(Collected data)
☆ ☆ ☆ ☆ ☆
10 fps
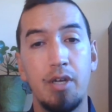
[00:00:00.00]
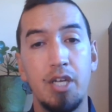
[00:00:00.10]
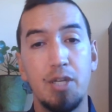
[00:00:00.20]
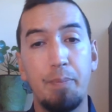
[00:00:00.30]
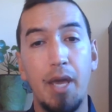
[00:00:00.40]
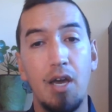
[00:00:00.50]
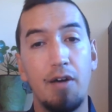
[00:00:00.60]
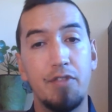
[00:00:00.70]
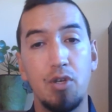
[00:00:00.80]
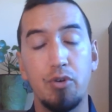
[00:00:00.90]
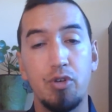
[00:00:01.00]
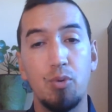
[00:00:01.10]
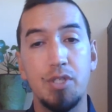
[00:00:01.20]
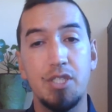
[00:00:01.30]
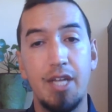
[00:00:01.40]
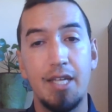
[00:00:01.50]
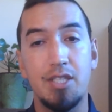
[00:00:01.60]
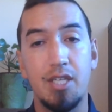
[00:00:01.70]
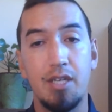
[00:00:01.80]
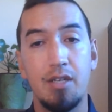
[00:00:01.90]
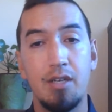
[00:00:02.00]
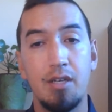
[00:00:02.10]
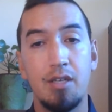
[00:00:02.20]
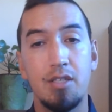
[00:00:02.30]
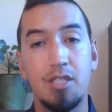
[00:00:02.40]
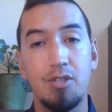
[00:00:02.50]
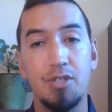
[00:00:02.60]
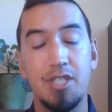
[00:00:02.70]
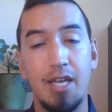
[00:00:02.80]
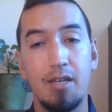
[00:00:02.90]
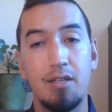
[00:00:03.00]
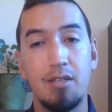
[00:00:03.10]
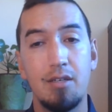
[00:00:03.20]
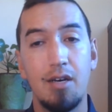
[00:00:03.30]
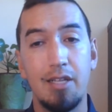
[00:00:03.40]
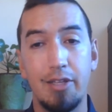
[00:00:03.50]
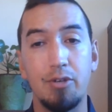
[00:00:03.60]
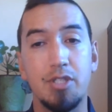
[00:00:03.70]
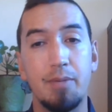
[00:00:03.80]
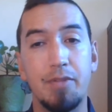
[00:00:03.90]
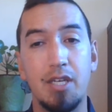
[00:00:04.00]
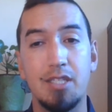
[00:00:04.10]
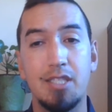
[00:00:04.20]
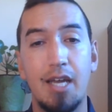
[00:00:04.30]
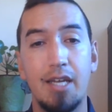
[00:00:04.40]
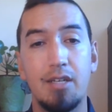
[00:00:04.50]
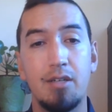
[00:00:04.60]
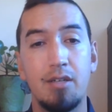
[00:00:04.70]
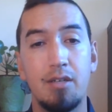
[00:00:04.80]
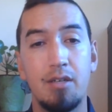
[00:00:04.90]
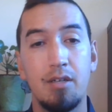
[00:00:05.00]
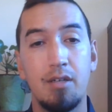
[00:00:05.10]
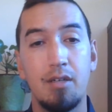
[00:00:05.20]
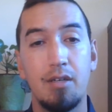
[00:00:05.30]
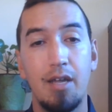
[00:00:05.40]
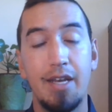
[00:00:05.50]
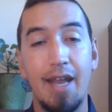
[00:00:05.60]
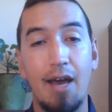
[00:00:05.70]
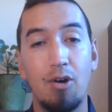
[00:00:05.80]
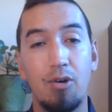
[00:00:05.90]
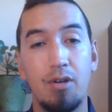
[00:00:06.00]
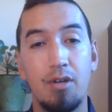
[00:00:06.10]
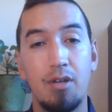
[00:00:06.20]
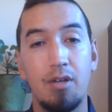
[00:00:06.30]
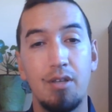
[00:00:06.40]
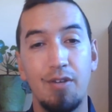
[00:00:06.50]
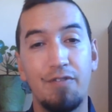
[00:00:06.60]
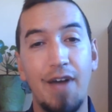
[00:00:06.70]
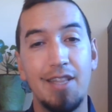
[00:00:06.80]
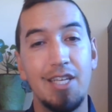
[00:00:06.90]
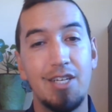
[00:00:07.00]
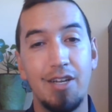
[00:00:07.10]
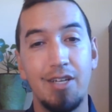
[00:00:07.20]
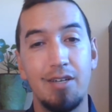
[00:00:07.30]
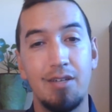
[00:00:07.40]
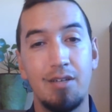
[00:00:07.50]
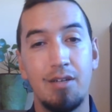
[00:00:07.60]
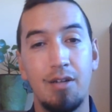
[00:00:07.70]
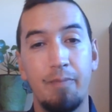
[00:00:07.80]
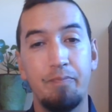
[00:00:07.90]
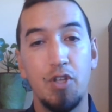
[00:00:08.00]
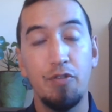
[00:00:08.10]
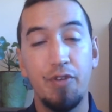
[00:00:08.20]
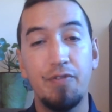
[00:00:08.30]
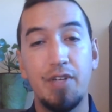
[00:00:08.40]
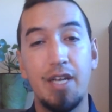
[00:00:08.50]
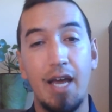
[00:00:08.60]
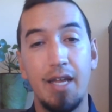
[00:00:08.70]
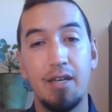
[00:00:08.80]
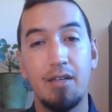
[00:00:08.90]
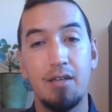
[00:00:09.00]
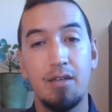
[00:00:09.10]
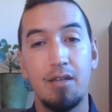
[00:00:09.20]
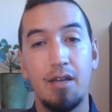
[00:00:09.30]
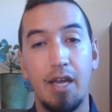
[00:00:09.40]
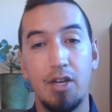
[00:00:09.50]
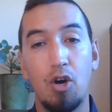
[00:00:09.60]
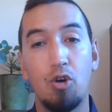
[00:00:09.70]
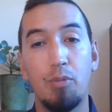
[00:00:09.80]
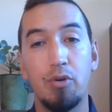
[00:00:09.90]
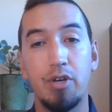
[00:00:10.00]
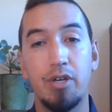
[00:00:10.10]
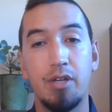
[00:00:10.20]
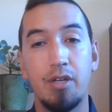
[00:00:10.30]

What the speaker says: to pay off the older one's debts and still set a little something aside. And now, you've finally done it. You're 59 and a homeowner.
☆ ☆ ☆ ☆ ☆
### [THE TASK]
In the entries above, find the line that contains "[00:00:05.30]" and the line that contains "[00:00:07.30]". Reproduce exactly those two lines and every line between them, but not the pictures.

### [EXERCISE OUTPUT]
[00:00:05.30]
[00:00:05.40]
[00:00:05.50]
[00:00:05.60]
[00:00:05.70]
[00:00:05.80]
[00:00:05.90]
[00:00:06.00]
[00:00:06.10]
[00:00:06.20]
[00:00:06.30]
[00:00:06.40]
[00:00:06.50]
[00:00:06.60]
[00:00:06.70]
[00:00:06.80]
[00:00:06.90]
[00:00:07.00]
[00:00:07.10]
[00:00:07.20]
[00:00:07.30]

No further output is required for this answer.